We are into the third week of monitoring 1st cutting for quality this year. Our procedure consists of using alfalfa height to predict Neutral Detergent Fiber (NDF) for alfalfa, alfalfa/grass mixed and grass stands. Alfalfa height has proven to be a reliable indicator of NDF values in the field.

Height indicators alfalfa and grass for NDF content are below:

In general we say 100% grass stands should be cut when nearby alfalfa is 14 inches tall to achieve the desired 50% NDF.

Begin cutting 50/50 mixed alfalfa and grass stands when nearby alfalfa is 22 inches tall for the desired 44% NDF.

Begin cutting 100% alfalfa stands when alfalfa is 28 inches tall for desired 40% NDF.
  
Predicted days to cut are based on daily NDF increases for grasses of 1% point, 50/50 mixed stands of 0.8% points and alfalfa of 0.5% point. NDF usually increases about 0.8 to 1.2/day for grasses expecting the lower end of that range in cooler weather and the higher end in warmer. Alfalfa NDF increases about 0.4 to 0.7/ day again depending on temperatures. Predictions are adjusted for the coming week’s weather and right now assuming normal growth.

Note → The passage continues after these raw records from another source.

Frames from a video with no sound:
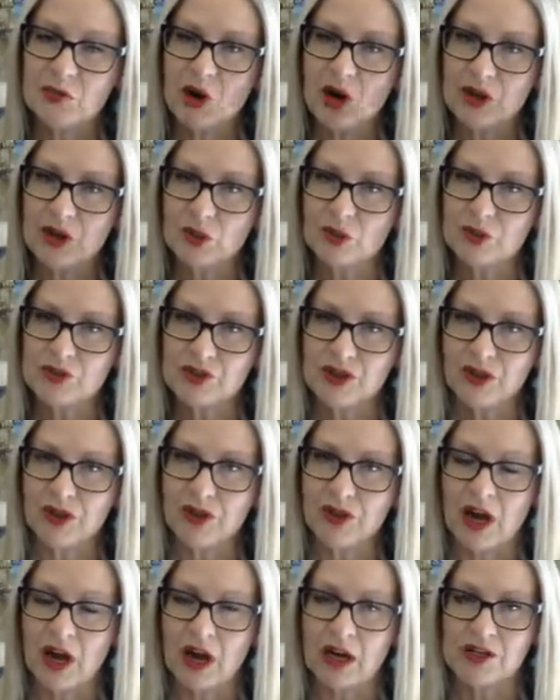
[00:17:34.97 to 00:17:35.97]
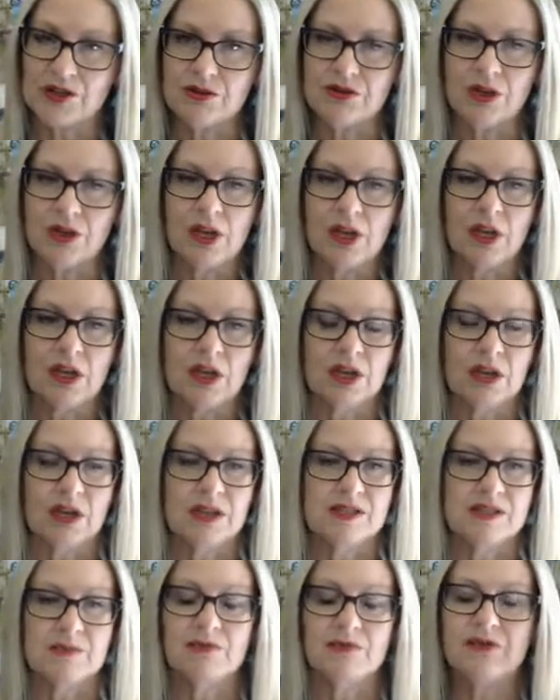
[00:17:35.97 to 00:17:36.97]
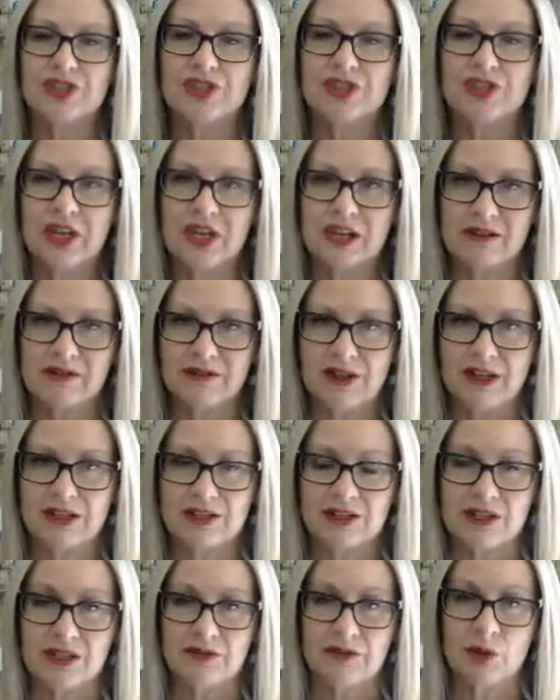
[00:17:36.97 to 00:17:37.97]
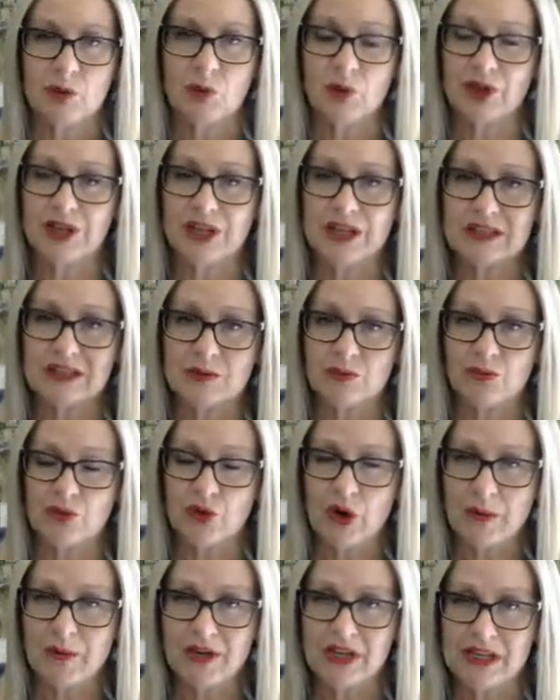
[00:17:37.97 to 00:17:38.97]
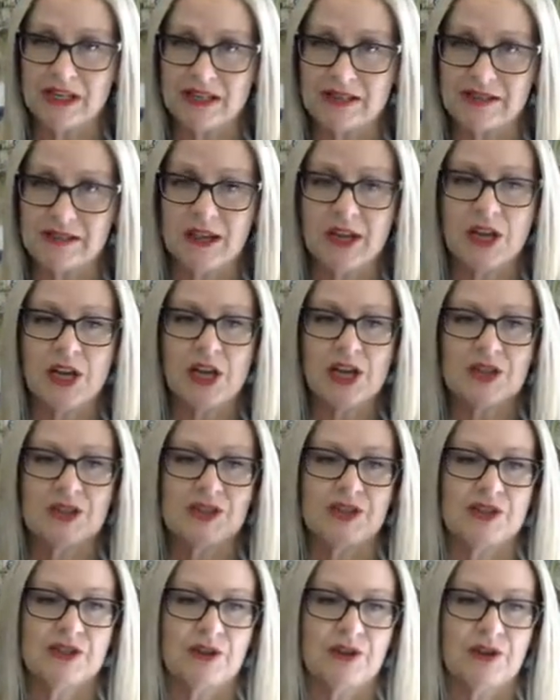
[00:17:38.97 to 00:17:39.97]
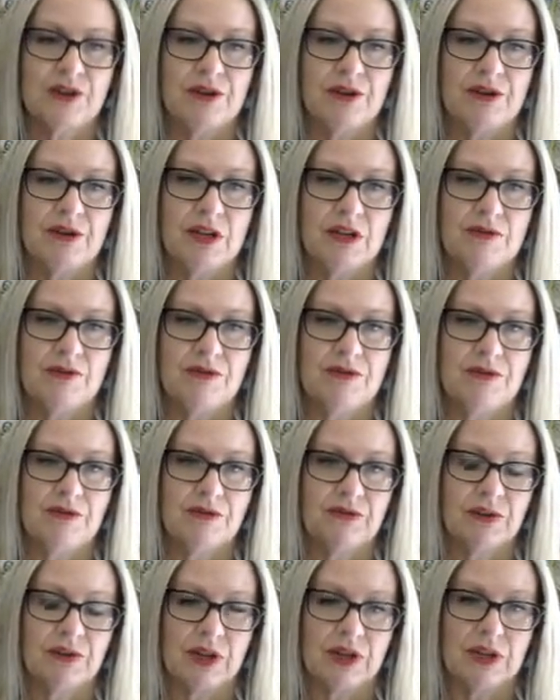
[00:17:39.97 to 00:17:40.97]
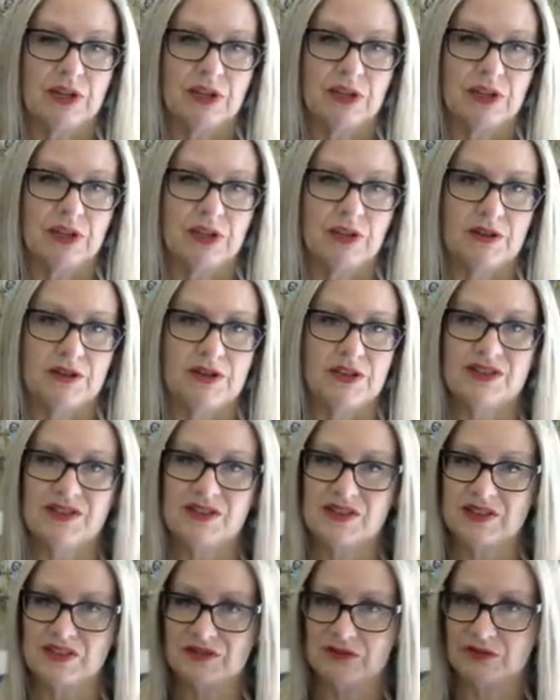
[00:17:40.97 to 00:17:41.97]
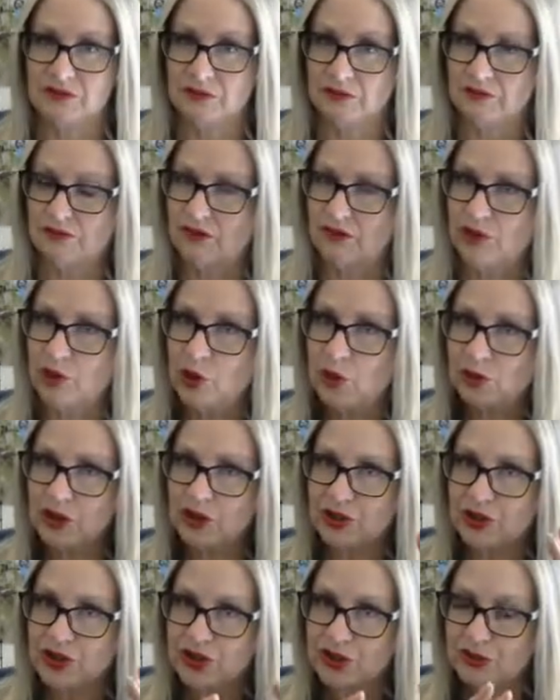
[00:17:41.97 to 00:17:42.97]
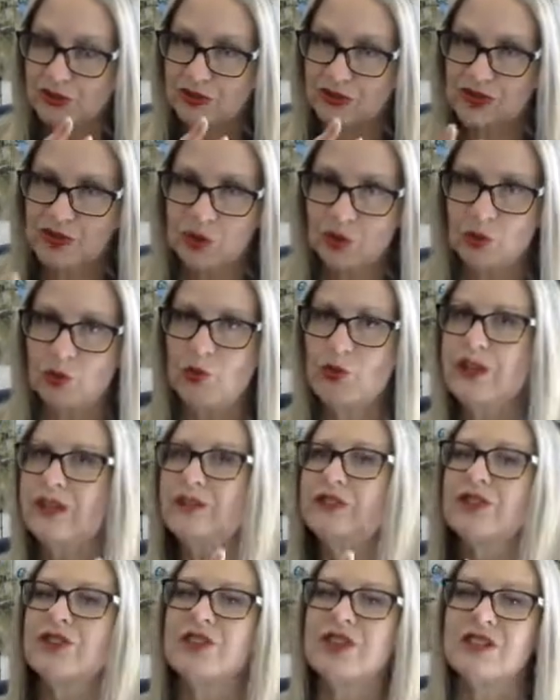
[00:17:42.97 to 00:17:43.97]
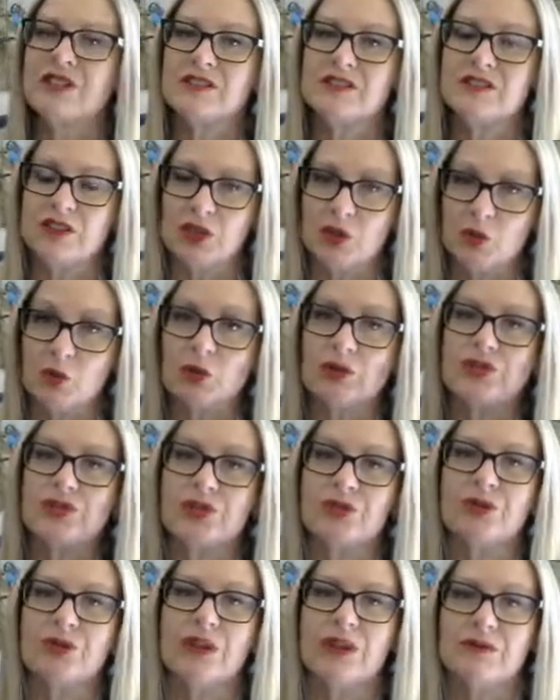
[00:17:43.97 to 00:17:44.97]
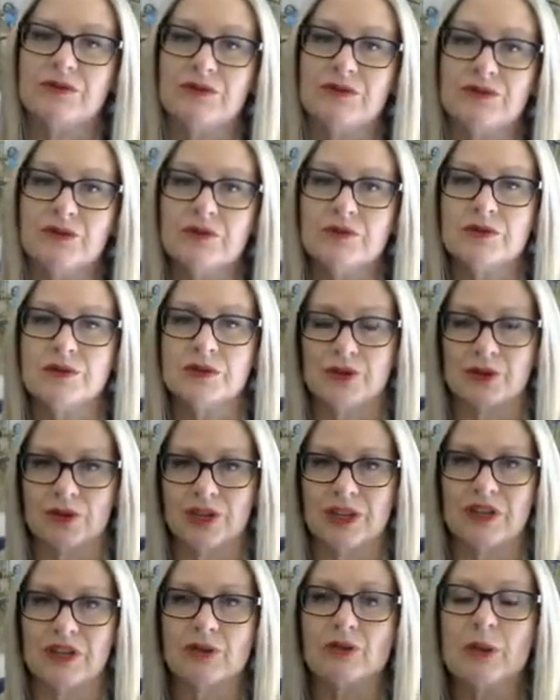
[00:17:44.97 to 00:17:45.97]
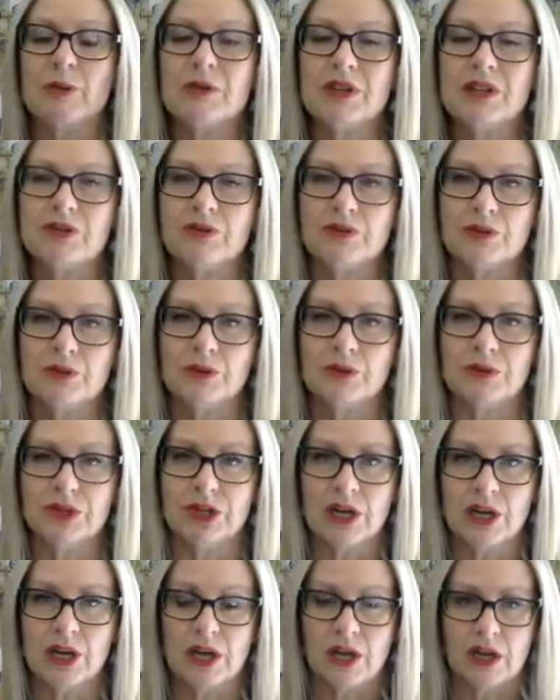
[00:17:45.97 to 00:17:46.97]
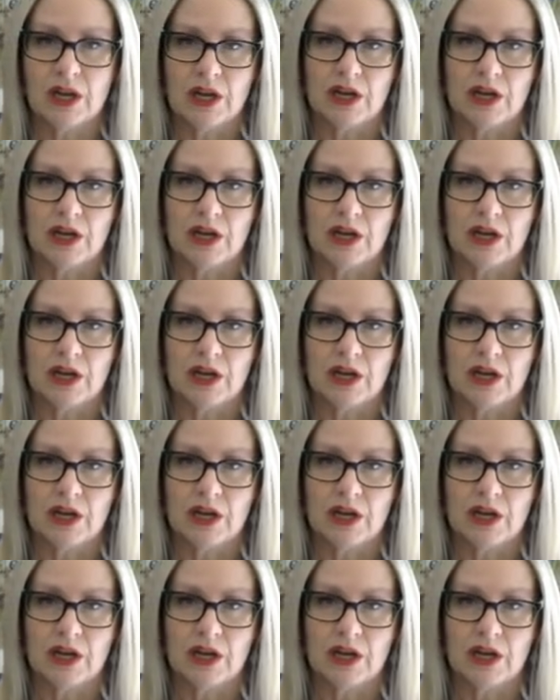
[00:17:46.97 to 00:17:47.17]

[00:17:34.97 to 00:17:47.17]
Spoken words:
you might also argue some vitiating factors if you want to get some remedies. So if this verbal assurance or whatever it is that you want to enforce or get a remedy for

In the attached spreadsheet locations around the region are listed where we have measured alfalfa height. You can use the location and elevation as a guide to conditions that may be similar to your farm.

The 2017 hay crop is ahead of 2016 first cutting. For 2017 on May 17, 2017 the alfalfa averaged 20 inches tall and only 2% of the fields were 18 inches or less. Triticale and grass fields should be knocked down at this point otherwise you will be losing quality. It is important that you get first cutting off in a timely manner, so if it comes down to making a choice between planting corn or getting first cutting, opt for the first cutting. The warmer summer weather may help the corn but you can’t get first cutting quality back and you may lose the advantage of adequate soil moisture to gain a quality second harvest.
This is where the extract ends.